## EXERCISE INSTRUCTIONS
Output all entries verbatim, dropping pictures.

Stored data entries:
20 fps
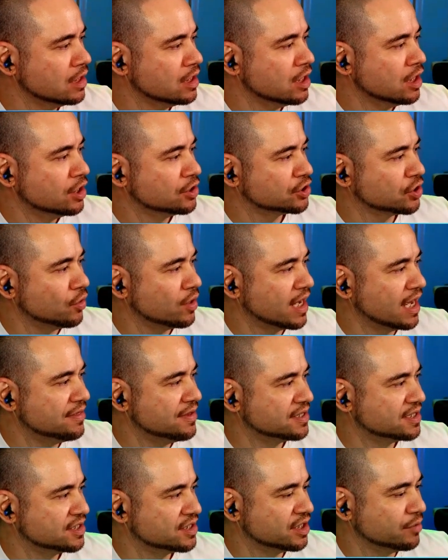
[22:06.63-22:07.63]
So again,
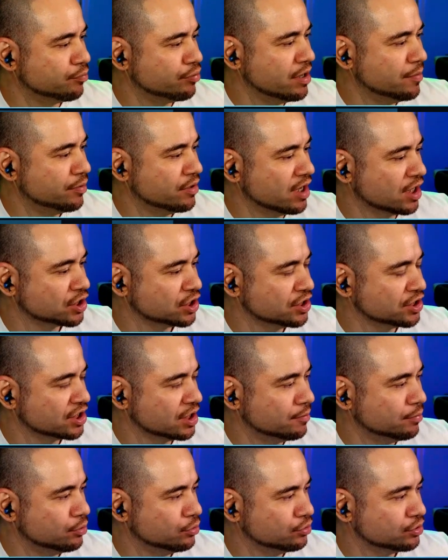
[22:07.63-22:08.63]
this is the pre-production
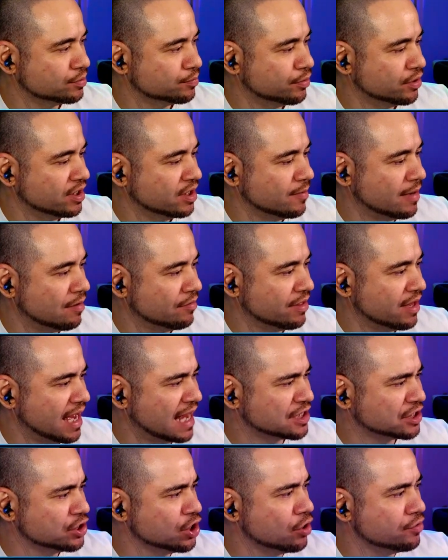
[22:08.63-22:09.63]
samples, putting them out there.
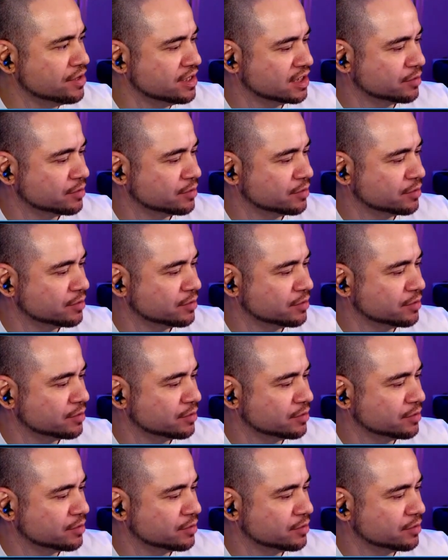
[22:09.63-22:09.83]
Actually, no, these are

## YOUR SOLUTION
20 fps
[22:06.63-22:07.63]
So again,
[22:07.63-22:08.63]
this is the pre-production
[22:08.63-22:09.63]
samples, putting them out there.
[22:09.63-22:09.83]
Actually, no, these are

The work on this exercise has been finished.